Within 7 minutes of spotting myself I had 9 stations in the log from Spain, Italy, Austria, Czech Republic, Portugal and Norway. The QSO’s were rapid fire not leaving much time to explain what everything meant to Marty. After this I took the time to explain what the acronyms meant and how the whole setup was working.
In the meantime Michael had no takers on 2m SSB despite spotting himself. We later found out a number of the regular chasers had listened but couldn’t hear him. This was perplexing as the VHF takeoff up here is pretty darn good!

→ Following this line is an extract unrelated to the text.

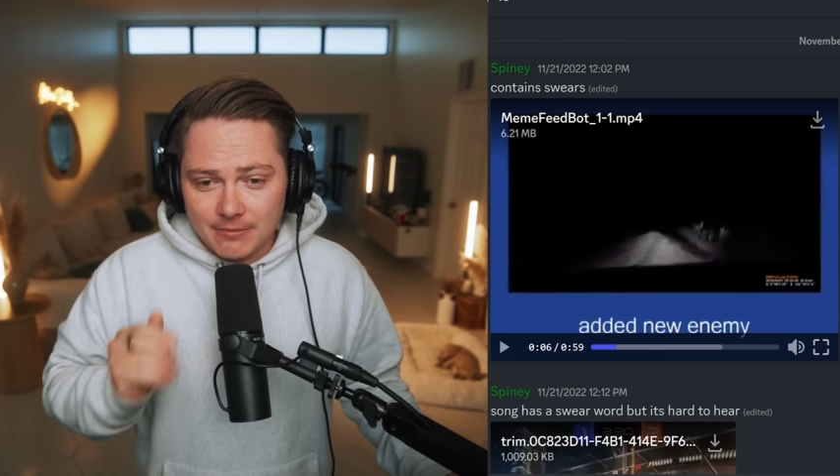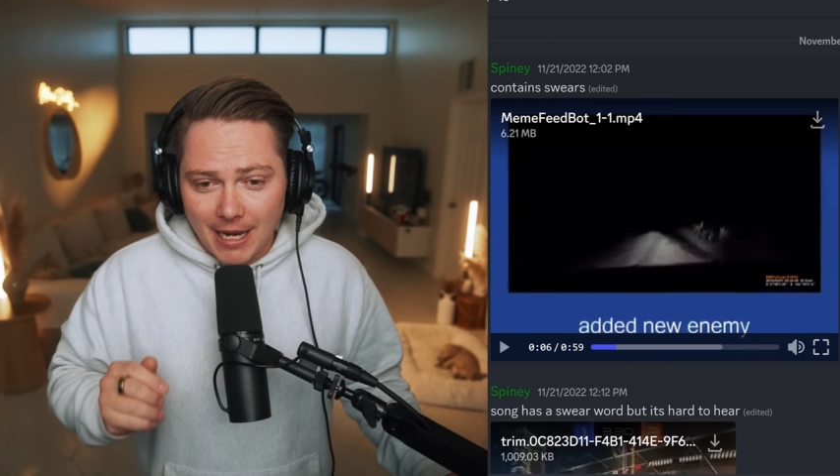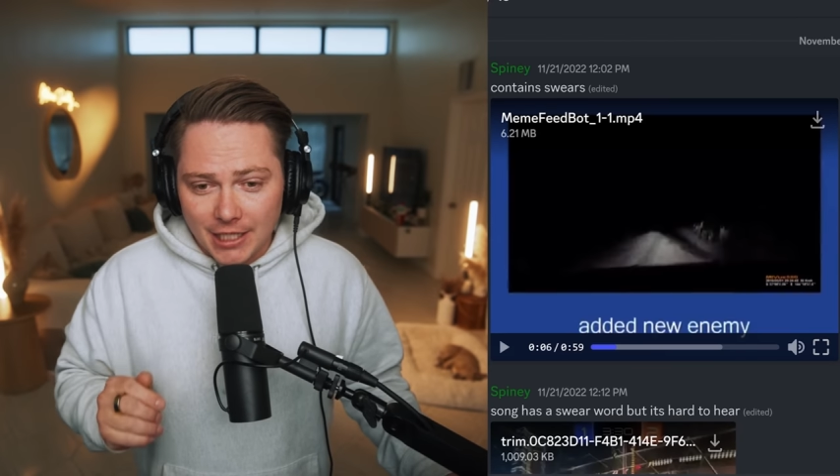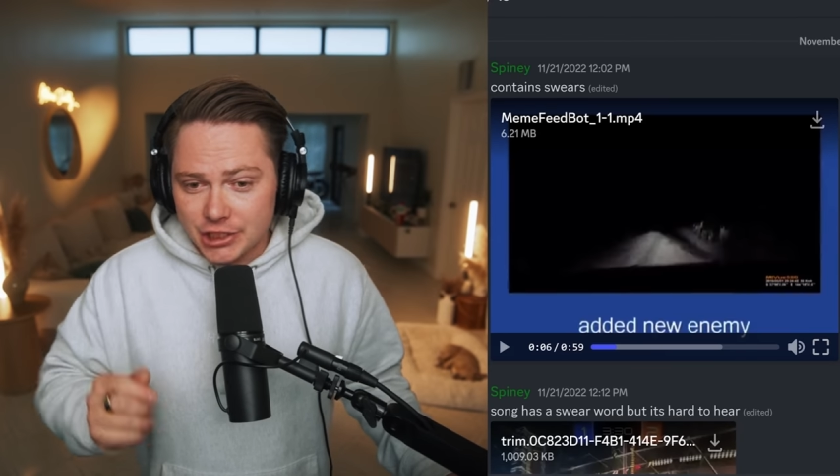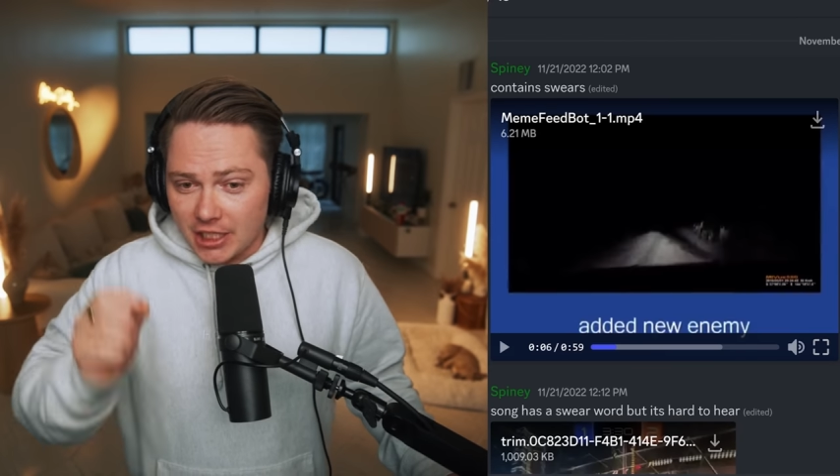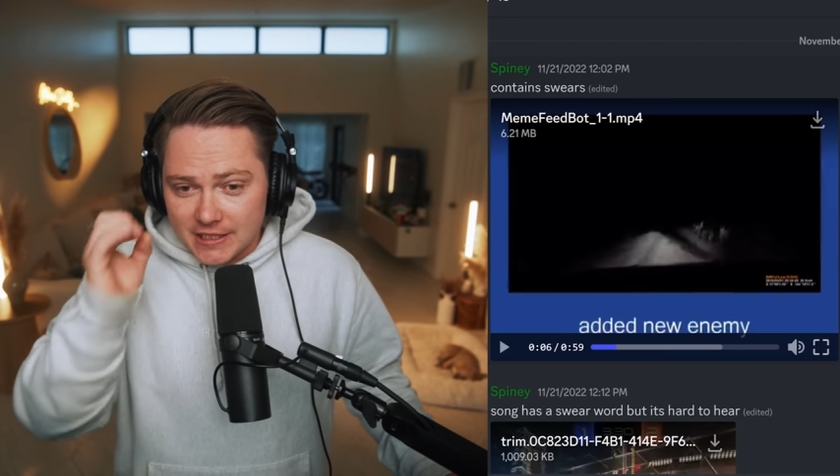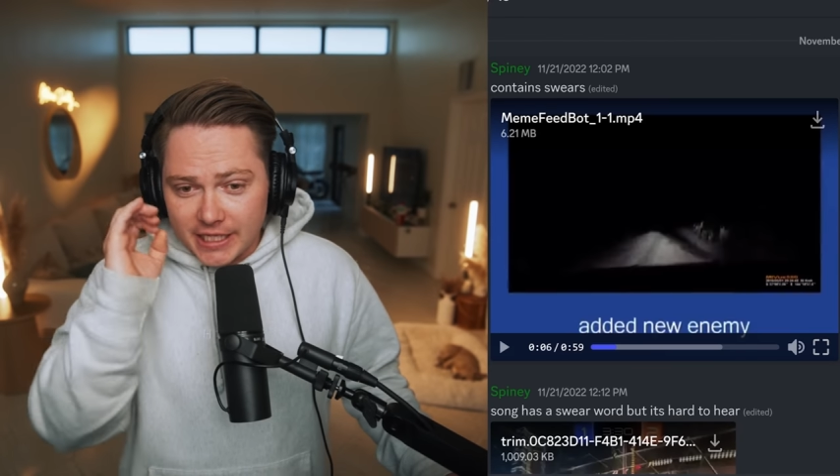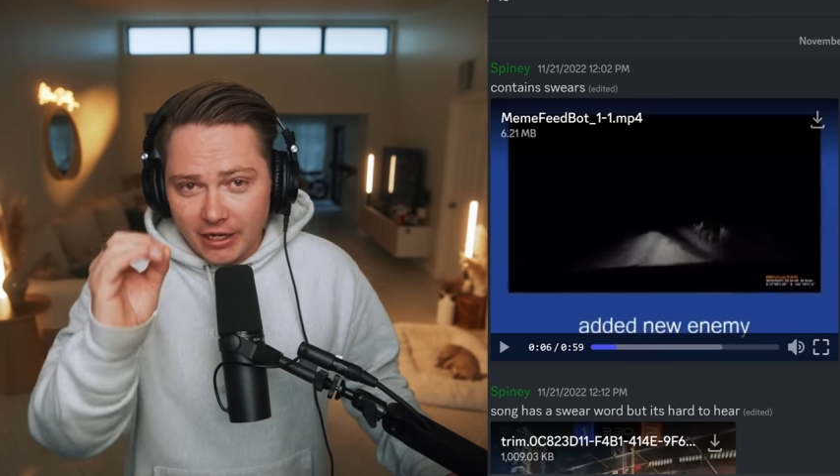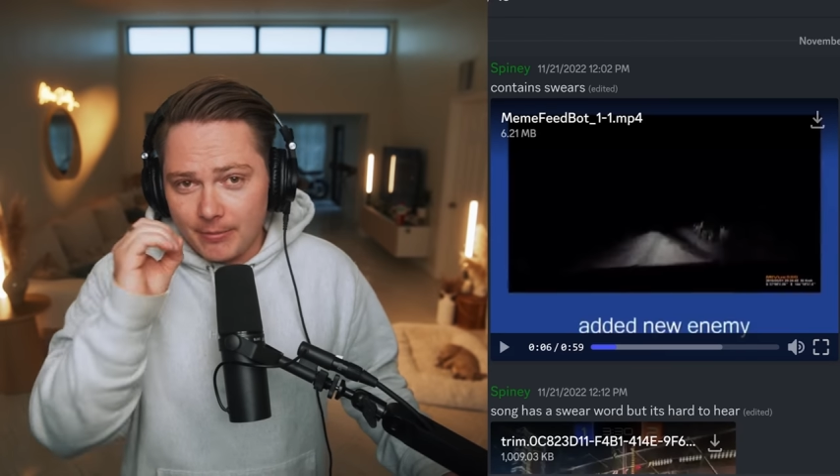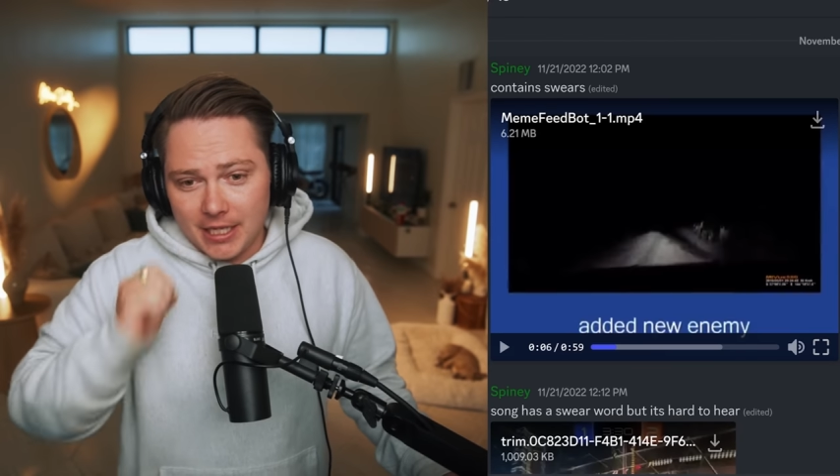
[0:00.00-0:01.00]
match, it's
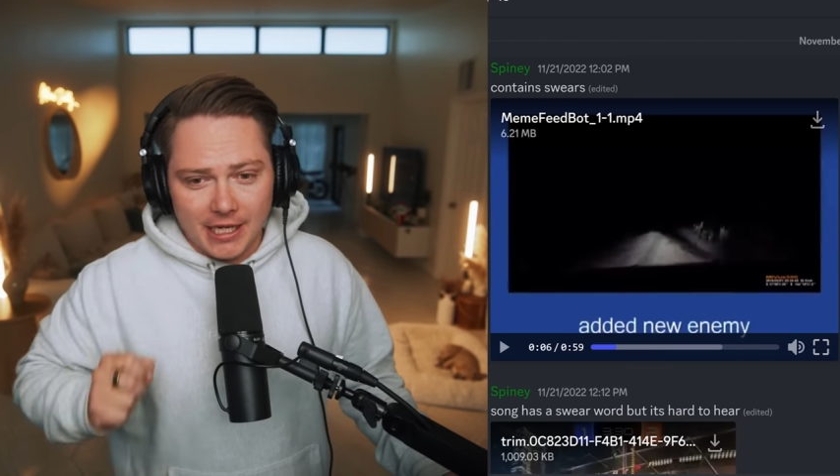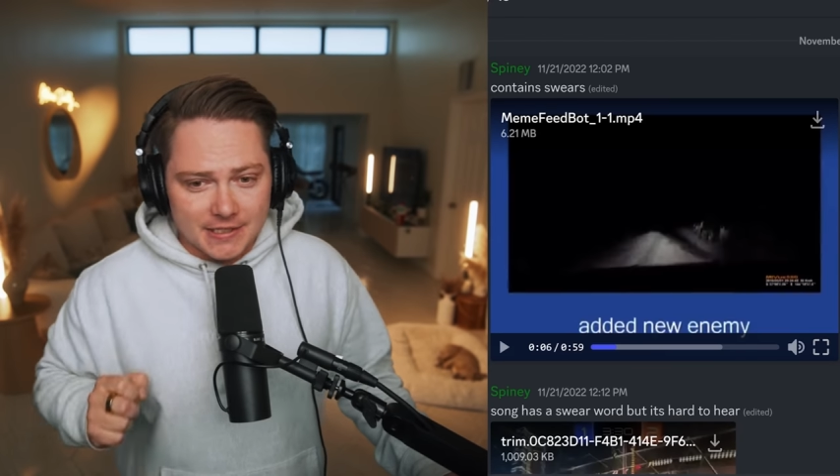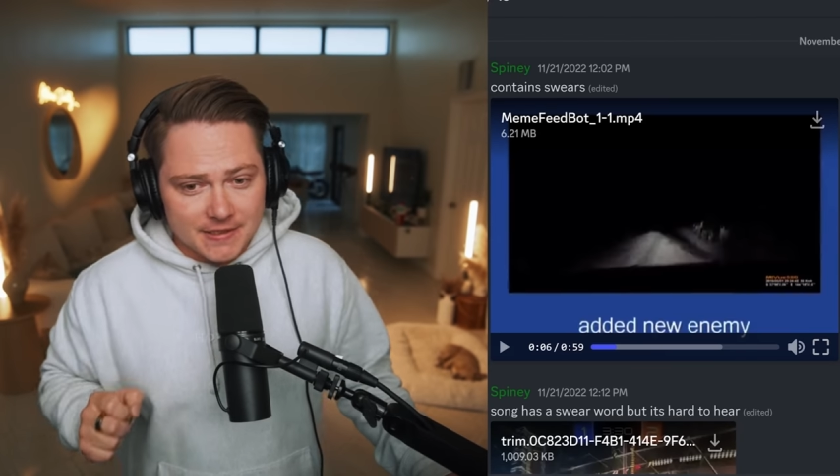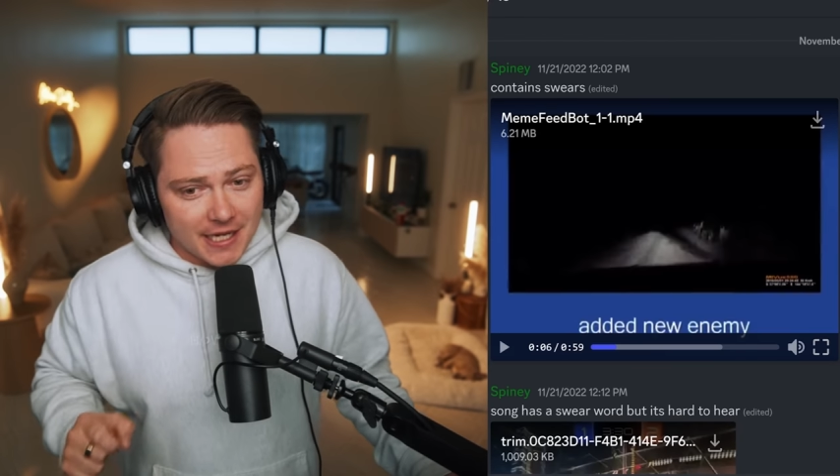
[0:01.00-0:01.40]
gonna be against a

Next I connected the crocodile clips on the linked dipole for 40m. After spotting myself I had 15 contacts mostly from the usual G’s with Bill G4WSB being first in the log. Me and Michael explained to Marty how 40m NVIS propagation works and why contacts are generally so much closer to home.
Despite the chill really taking it’s toll on all of us I decided (foolishly) to setup nearer the trig point (TP0302 – Inkpen) in order to activate it for the Worked All Britain Trig Point award. To setup quickly and get the pain over and done with Michael held the mast while I built up a run of 11 contacts before packing everything up in a hurry with numb hands.
By this point we were all freezing and were jumping up and down to get the blood pumping a bit. After getting back to the car the pub was a very tempting idea, but not for a beer for once, instead for something hot to help us defrost. We had a debrief over some coffee and hot chocolate and came to the conclusion that we’d chosen a bad day for this activation.
I want to go back to Walbury Hill on a nice day to experience the vast contrast, but the wind chill that cut through us that day will remain in my memory for some time!